Task instructions. The records below are to be copied exactly, with their pictures left out.

(Records contained in a dataset)
^^^^^^^^
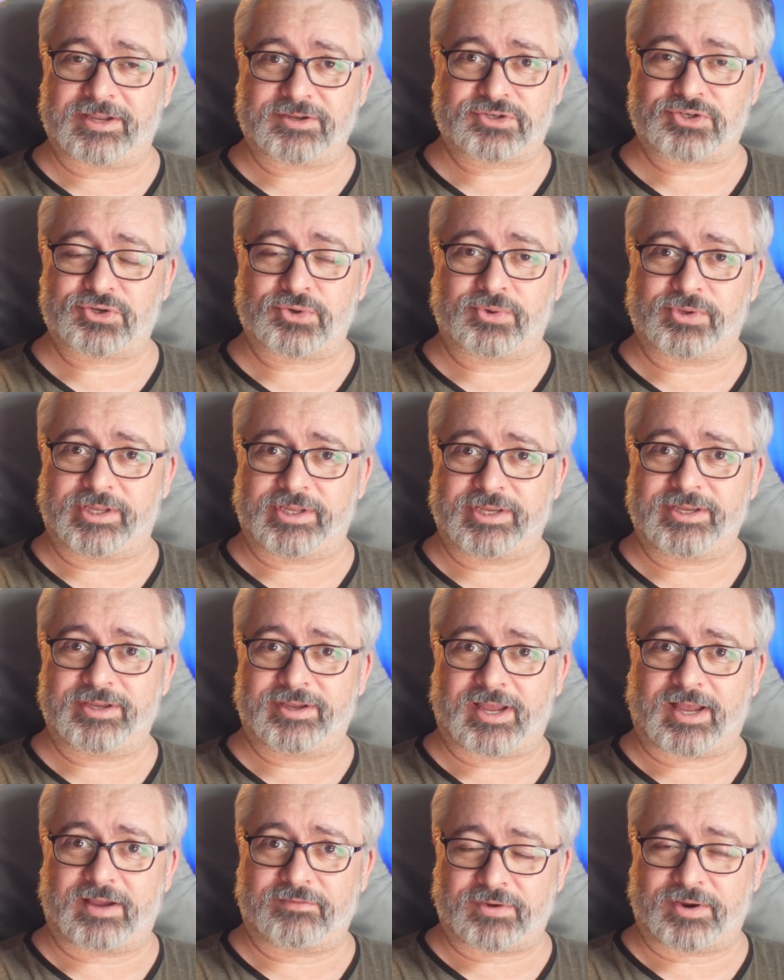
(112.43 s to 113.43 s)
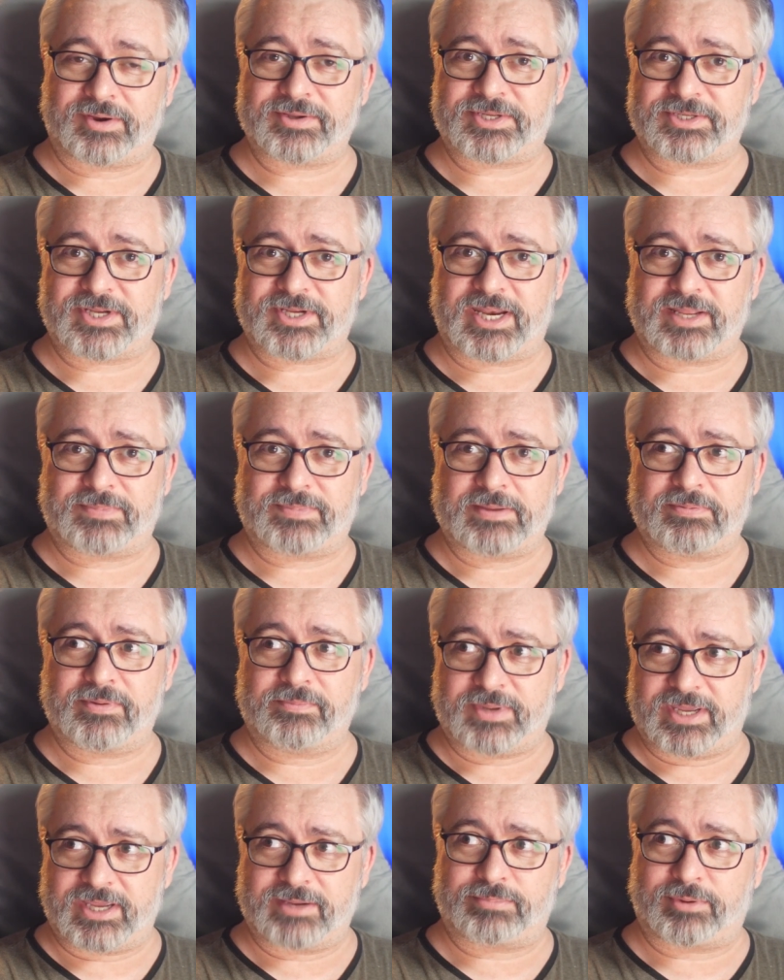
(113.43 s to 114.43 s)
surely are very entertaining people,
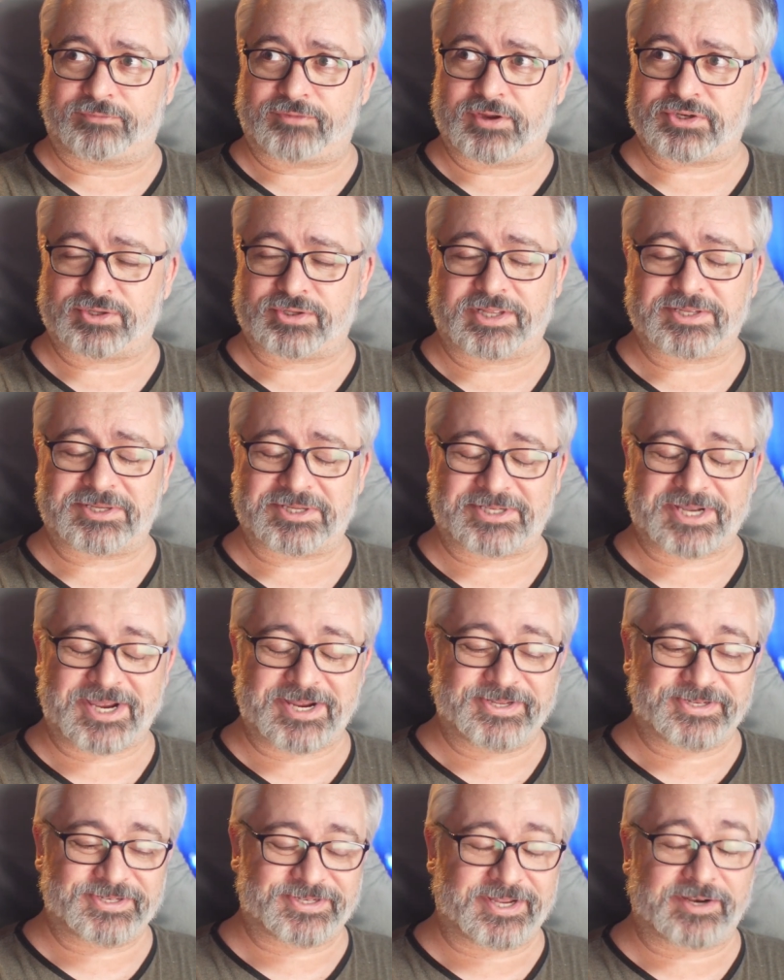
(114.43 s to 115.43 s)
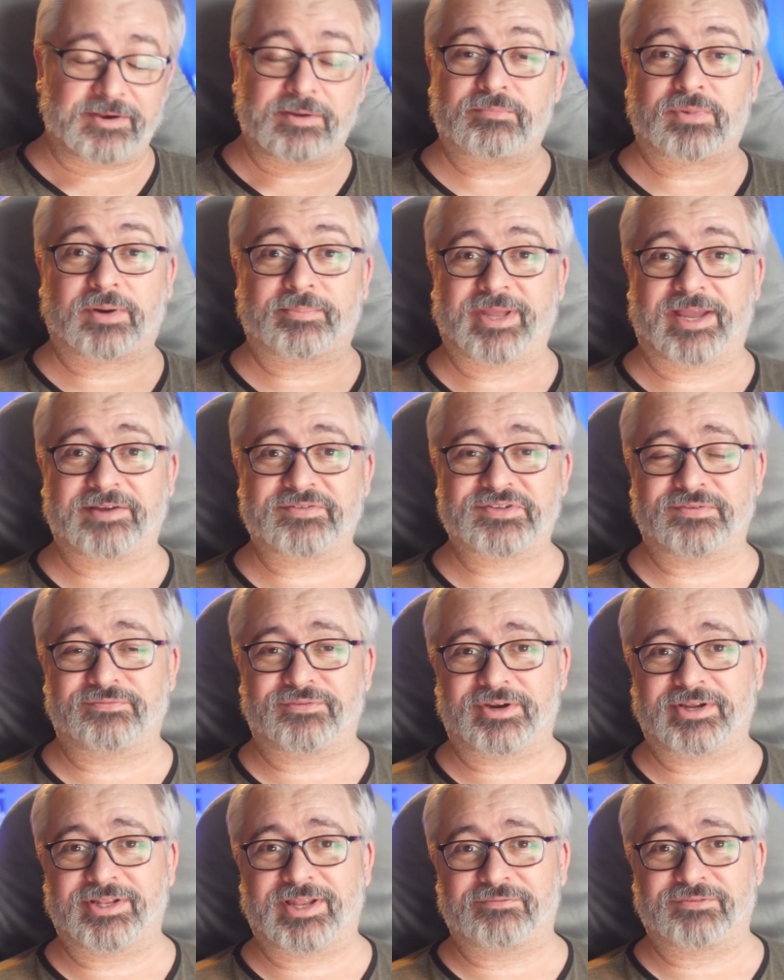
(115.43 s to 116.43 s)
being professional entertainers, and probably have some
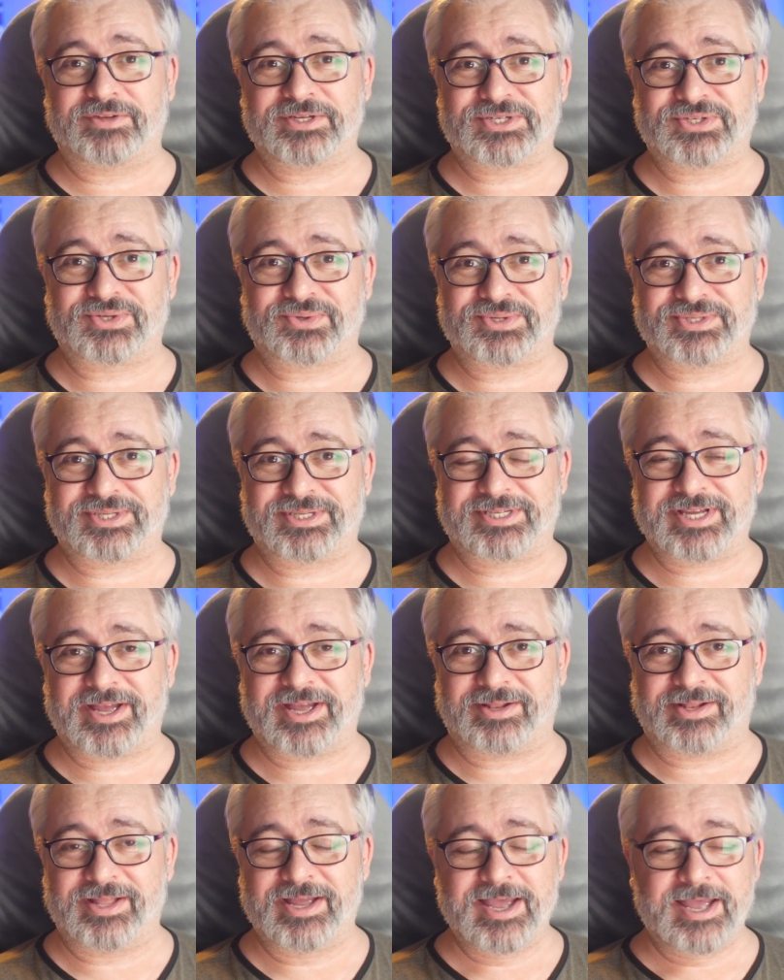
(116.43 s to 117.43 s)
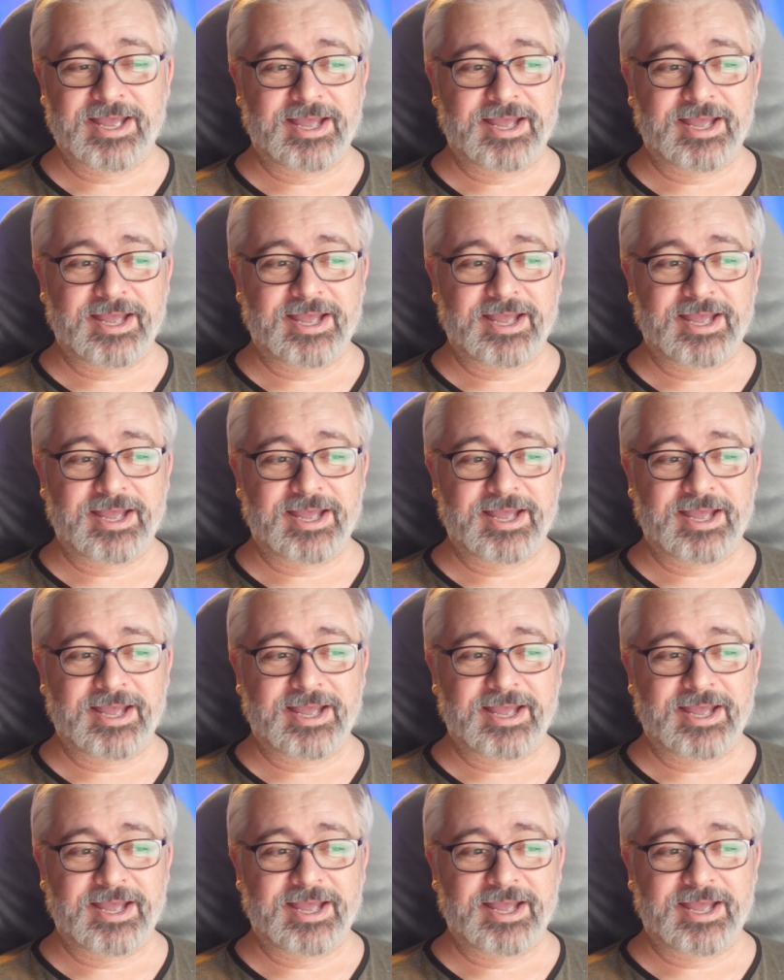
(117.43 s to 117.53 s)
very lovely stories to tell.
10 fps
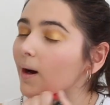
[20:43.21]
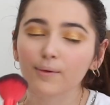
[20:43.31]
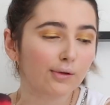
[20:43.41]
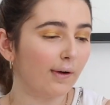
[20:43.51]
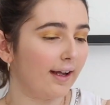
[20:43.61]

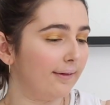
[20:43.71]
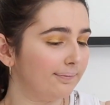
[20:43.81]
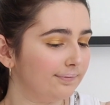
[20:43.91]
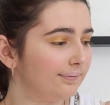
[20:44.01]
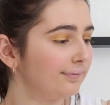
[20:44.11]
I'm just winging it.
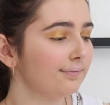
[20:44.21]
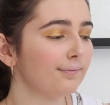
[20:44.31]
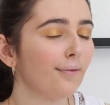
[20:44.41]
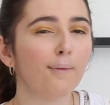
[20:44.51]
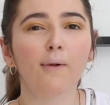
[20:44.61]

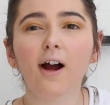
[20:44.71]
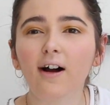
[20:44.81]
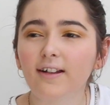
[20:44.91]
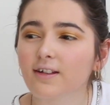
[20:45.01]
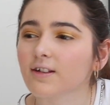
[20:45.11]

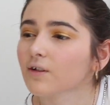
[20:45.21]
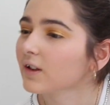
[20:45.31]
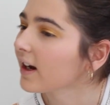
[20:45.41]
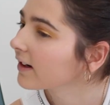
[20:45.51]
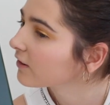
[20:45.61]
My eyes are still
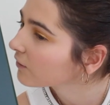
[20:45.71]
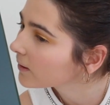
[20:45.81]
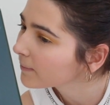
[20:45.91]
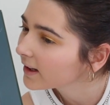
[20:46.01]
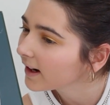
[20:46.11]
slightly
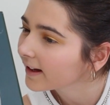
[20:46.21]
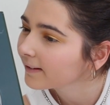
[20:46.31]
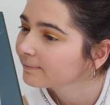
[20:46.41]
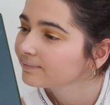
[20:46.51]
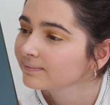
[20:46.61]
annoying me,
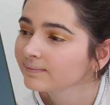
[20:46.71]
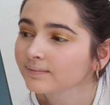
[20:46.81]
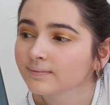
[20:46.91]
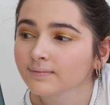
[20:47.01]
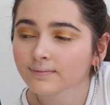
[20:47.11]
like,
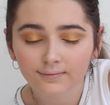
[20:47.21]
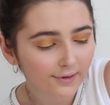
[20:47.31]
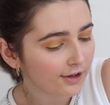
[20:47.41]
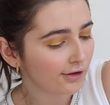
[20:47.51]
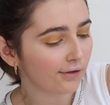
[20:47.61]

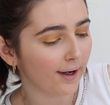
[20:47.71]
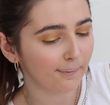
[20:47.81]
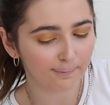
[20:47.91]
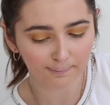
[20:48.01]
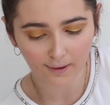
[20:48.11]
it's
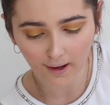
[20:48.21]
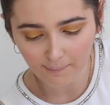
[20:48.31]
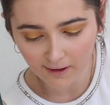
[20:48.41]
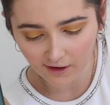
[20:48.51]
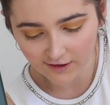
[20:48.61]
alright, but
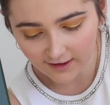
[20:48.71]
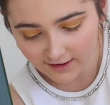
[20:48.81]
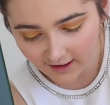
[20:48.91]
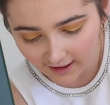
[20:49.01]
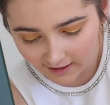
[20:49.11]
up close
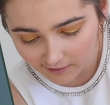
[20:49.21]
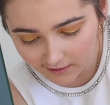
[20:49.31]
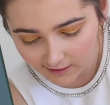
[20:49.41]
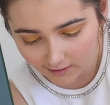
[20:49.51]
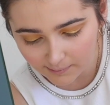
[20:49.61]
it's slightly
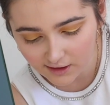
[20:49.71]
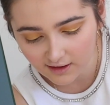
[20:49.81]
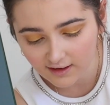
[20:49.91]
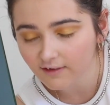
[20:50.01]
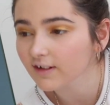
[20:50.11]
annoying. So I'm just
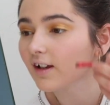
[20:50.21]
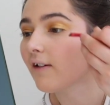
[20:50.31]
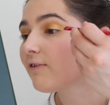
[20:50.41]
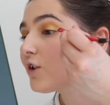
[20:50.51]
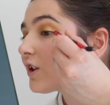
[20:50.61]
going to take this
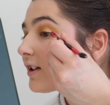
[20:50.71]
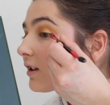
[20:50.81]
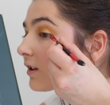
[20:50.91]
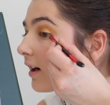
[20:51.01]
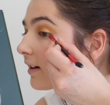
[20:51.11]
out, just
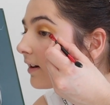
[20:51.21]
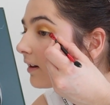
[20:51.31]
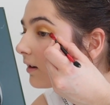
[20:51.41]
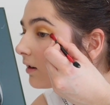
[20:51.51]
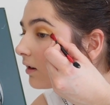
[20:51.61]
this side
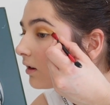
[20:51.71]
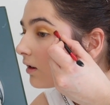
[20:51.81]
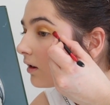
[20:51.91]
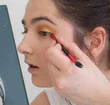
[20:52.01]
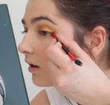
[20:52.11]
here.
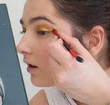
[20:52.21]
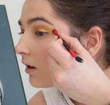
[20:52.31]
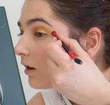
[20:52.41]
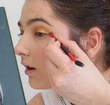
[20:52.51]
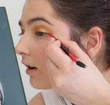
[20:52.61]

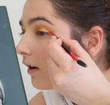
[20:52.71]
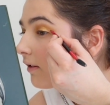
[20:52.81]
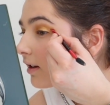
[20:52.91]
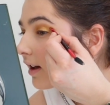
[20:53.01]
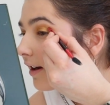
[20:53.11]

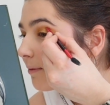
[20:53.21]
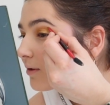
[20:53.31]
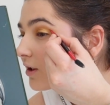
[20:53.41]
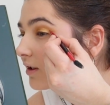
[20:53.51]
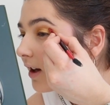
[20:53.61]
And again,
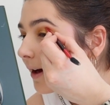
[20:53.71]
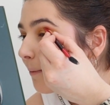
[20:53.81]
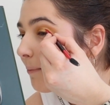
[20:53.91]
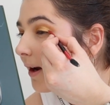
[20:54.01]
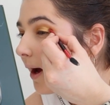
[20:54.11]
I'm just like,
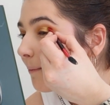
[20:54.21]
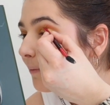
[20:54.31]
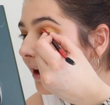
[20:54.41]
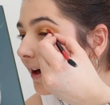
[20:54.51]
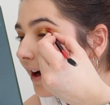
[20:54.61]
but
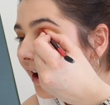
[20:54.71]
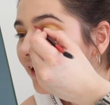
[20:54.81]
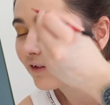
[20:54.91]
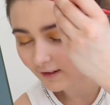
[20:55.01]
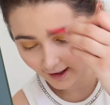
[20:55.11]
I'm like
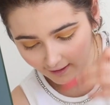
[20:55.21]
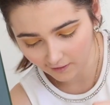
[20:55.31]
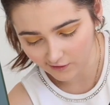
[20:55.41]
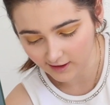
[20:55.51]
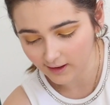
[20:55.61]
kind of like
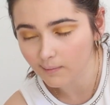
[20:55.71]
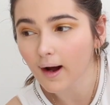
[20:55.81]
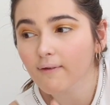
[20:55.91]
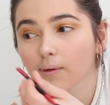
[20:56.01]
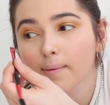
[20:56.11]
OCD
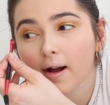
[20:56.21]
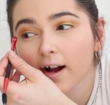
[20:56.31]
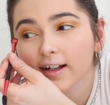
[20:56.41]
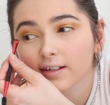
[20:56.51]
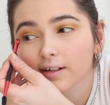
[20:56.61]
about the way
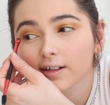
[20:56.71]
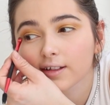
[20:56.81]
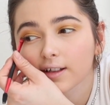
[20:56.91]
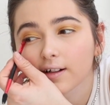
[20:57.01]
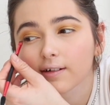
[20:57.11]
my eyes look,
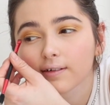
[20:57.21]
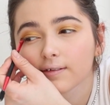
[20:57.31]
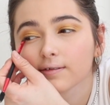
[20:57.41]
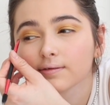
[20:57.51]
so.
^^^^^^^^
Output of the task.
(112.43 s to 113.43 s)
(113.43 s to 114.43 s)
surely are very entertaining people,
(114.43 s to 115.43 s)
(115.43 s to 116.43 s)
being professional entertainers, and probably have some
(116.43 s to 117.43 s)
(117.43 s to 117.53 s)
very lovely stories to tell.
10 fps
[20:43.21]
[20:43.31]
[20:43.41]
[20:43.51]
[20:43.61]

[20:43.71]
[20:43.81]
[20:43.91]
[20:44.01]
[20:44.11]
I'm just winging it.
[20:44.21]
[20:44.31]
[20:44.41]
[20:44.51]
[20:44.61]

[20:44.71]
[20:44.81]
[20:44.91]
[20:45.01]
[20:45.11]

[20:45.21]
[20:45.31]
[20:45.41]
[20:45.51]
[20:45.61]
My eyes are still
[20:45.71]
[20:45.81]
[20:45.91]
[20:46.01]
[20:46.11]
slightly
[20:46.21]
[20:46.31]
[20:46.41]
[20:46.51]
[20:46.61]
annoying me,
[20:46.71]
[20:46.81]
[20:46.91]
[20:47.01]
[20:47.11]
like,
[20:47.21]
[20:47.31]
[20:47.41]
[20:47.51]
[20:47.61]

[20:47.71]
[20:47.81]
[20:47.91]
[20:48.01]
[20:48.11]
it's
[20:48.21]
[20:48.31]
[20:48.41]
[20:48.51]
[20:48.61]
alright, but
[20:48.71]
[20:48.81]
[20:48.91]
[20:49.01]
[20:49.11]
up close
[20:49.21]
[20:49.31]
[20:49.41]
[20:49.51]
[20:49.61]
it's slightly
[20:49.71]
[20:49.81]
[20:49.91]
[20:50.01]
[20:50.11]
annoying. So I'm just
[20:50.21]
[20:50.31]
[20:50.41]
[20:50.51]
[20:50.61]
going to take this
[20:50.71]
[20:50.81]
[20:50.91]
[20:51.01]
[20:51.11]
out, just
[20:51.21]
[20:51.31]
[20:51.41]
[20:51.51]
[20:51.61]
this side
[20:51.71]
[20:51.81]
[20:51.91]
[20:52.01]
[20:52.11]
here.
[20:52.21]
[20:52.31]
[20:52.41]
[20:52.51]
[20:52.61]

[20:52.71]
[20:52.81]
[20:52.91]
[20:53.01]
[20:53.11]

[20:53.21]
[20:53.31]
[20:53.41]
[20:53.51]
[20:53.61]
And again,
[20:53.71]
[20:53.81]
[20:53.91]
[20:54.01]
[20:54.11]
I'm just like,
[20:54.21]
[20:54.31]
[20:54.41]
[20:54.51]
[20:54.61]
but
[20:54.71]
[20:54.81]
[20:54.91]
[20:55.01]
[20:55.11]
I'm like
[20:55.21]
[20:55.31]
[20:55.41]
[20:55.51]
[20:55.61]
kind of like
[20:55.71]
[20:55.81]
[20:55.91]
[20:56.01]
[20:56.11]
OCD
[20:56.21]
[20:56.31]
[20:56.41]
[20:56.51]
[20:56.61]
about the way
[20:56.71]
[20:56.81]
[20:56.91]
[20:57.01]
[20:57.11]
my eyes look,
[20:57.21]
[20:57.31]
[20:57.41]
[20:57.51]
so.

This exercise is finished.